> [What needs to be done]:
Repeat the listing exactly, line by line, and leave the pictures behind.

* * * * * * *

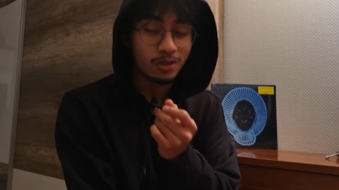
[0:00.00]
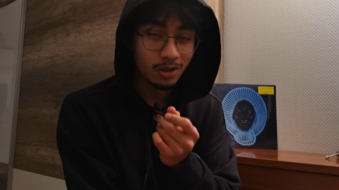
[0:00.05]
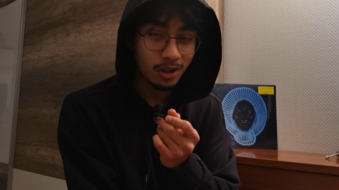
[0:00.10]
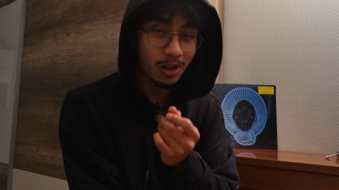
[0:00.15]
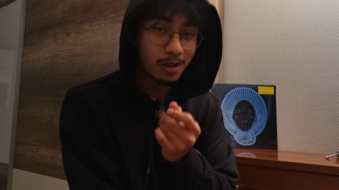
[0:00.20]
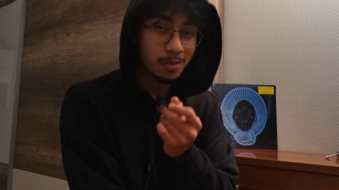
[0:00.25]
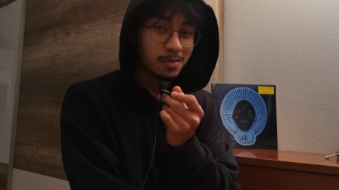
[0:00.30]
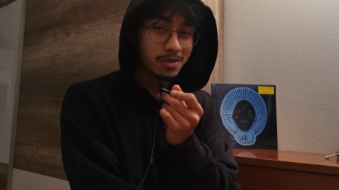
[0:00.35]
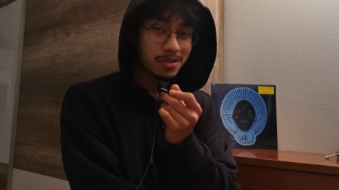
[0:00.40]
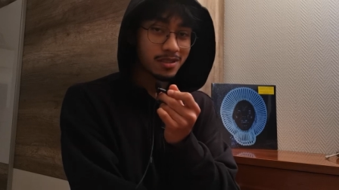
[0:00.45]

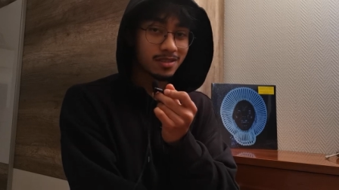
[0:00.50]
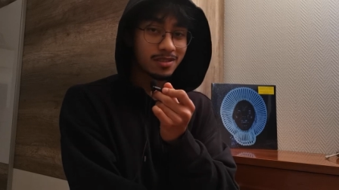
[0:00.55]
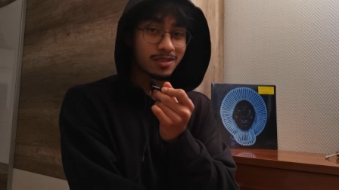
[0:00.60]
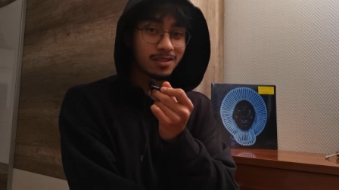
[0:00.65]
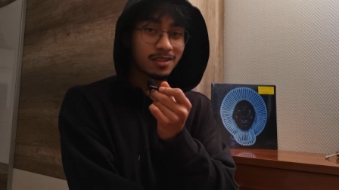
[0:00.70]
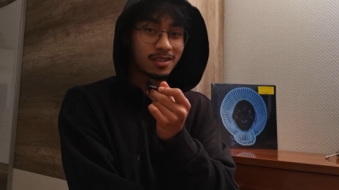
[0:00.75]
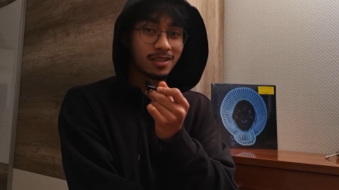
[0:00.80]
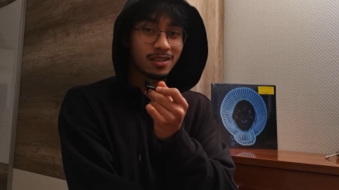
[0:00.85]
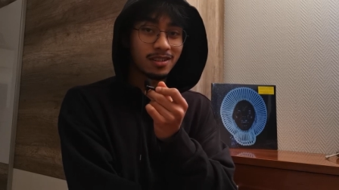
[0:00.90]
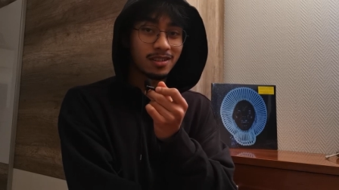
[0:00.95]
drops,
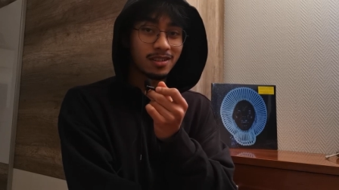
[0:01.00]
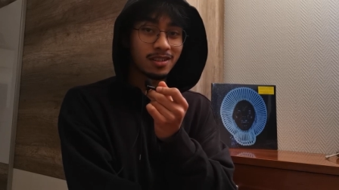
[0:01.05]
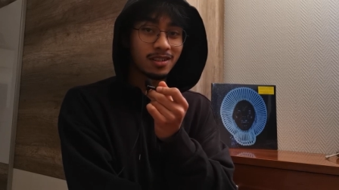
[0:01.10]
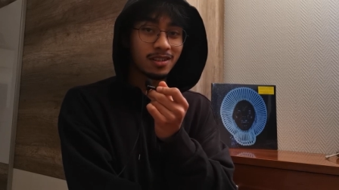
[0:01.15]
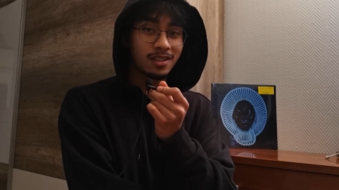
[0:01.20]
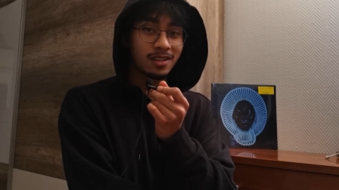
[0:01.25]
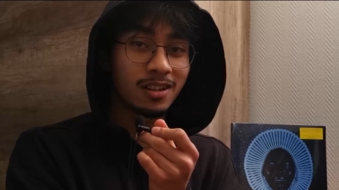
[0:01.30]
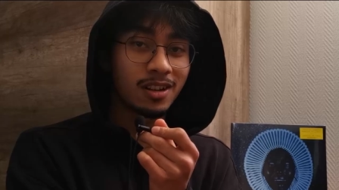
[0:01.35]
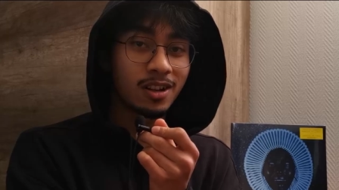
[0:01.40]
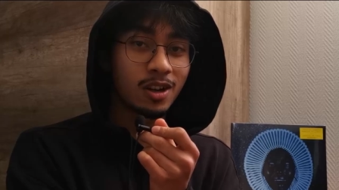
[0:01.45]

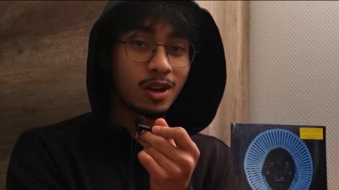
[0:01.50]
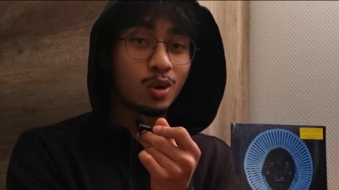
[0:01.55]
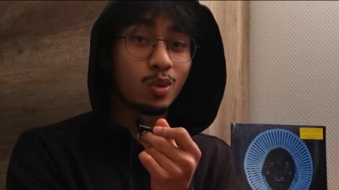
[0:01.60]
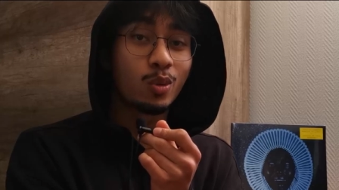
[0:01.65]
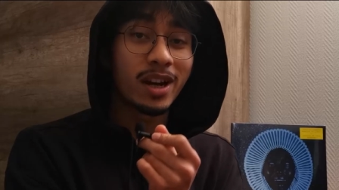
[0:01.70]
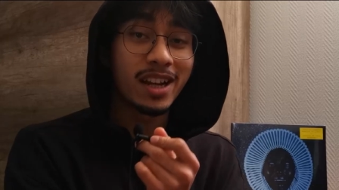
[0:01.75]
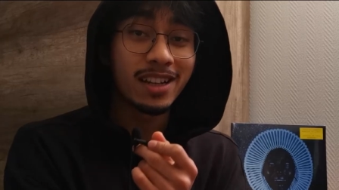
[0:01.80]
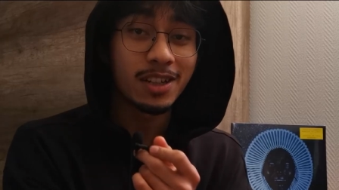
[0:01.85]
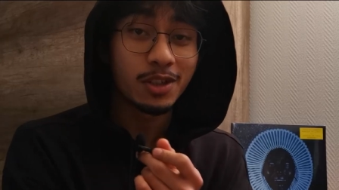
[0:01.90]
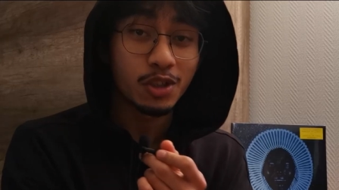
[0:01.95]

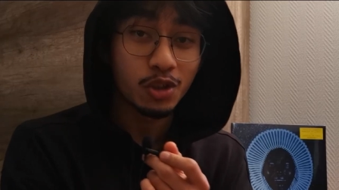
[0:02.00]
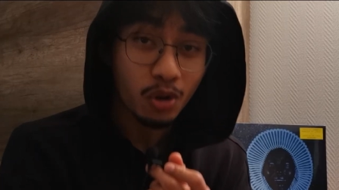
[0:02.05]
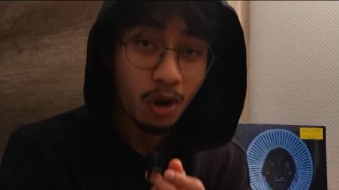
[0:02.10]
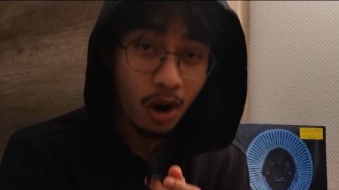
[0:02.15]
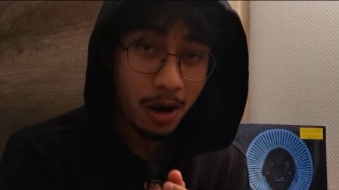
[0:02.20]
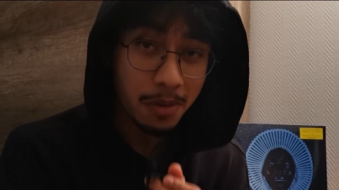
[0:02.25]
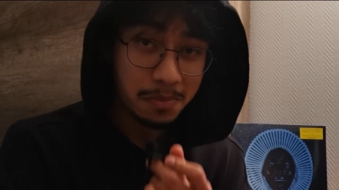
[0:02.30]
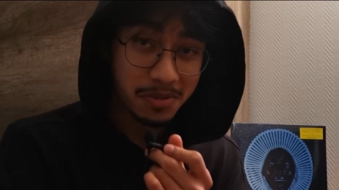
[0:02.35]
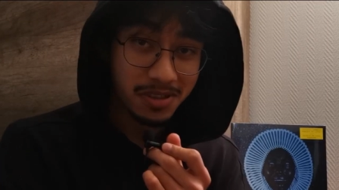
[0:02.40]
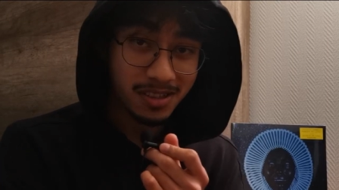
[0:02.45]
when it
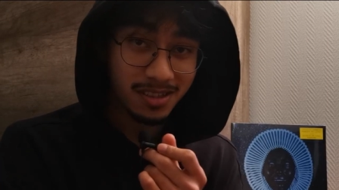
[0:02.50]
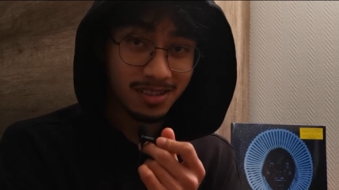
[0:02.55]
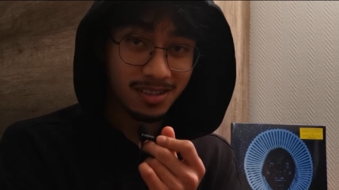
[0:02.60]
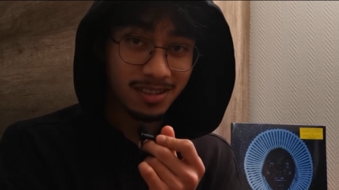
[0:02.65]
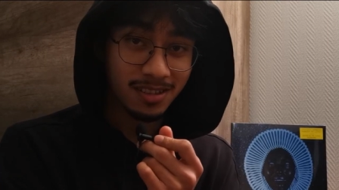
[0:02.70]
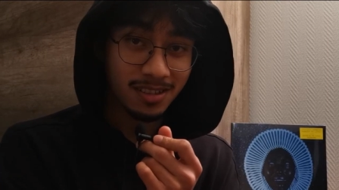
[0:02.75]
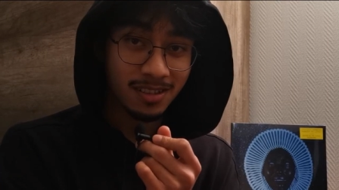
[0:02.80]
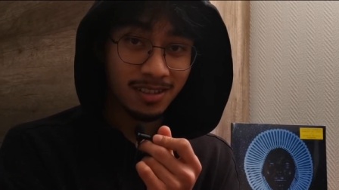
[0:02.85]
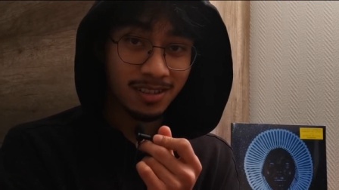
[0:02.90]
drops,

* * * * * * *

> [Finished exercise]:
[0:00.00]
[0:00.05]
[0:00.10]
[0:00.15]
[0:00.20]
[0:00.25]
[0:00.30]
[0:00.35]
[0:00.40]
[0:00.45]

[0:00.50]
[0:00.55]
[0:00.60]
[0:00.65]
[0:00.70]
[0:00.75]
[0:00.80]
[0:00.85]
[0:00.90]
[0:00.95]
drops,
[0:01.00]
[0:01.05]
[0:01.10]
[0:01.15]
[0:01.20]
[0:01.25]
[0:01.30]
[0:01.35]
[0:01.40]
[0:01.45]

[0:01.50]
[0:01.55]
[0:01.60]
[0:01.65]
[0:01.70]
[0:01.75]
[0:01.80]
[0:01.85]
[0:01.90]
[0:01.95]

[0:02.00]
[0:02.05]
[0:02.10]
[0:02.15]
[0:02.20]
[0:02.25]
[0:02.30]
[0:02.35]
[0:02.40]
[0:02.45]
when it
[0:02.50]
[0:02.55]
[0:02.60]
[0:02.65]
[0:02.70]
[0:02.75]
[0:02.80]
[0:02.85]
[0:02.90]
drops,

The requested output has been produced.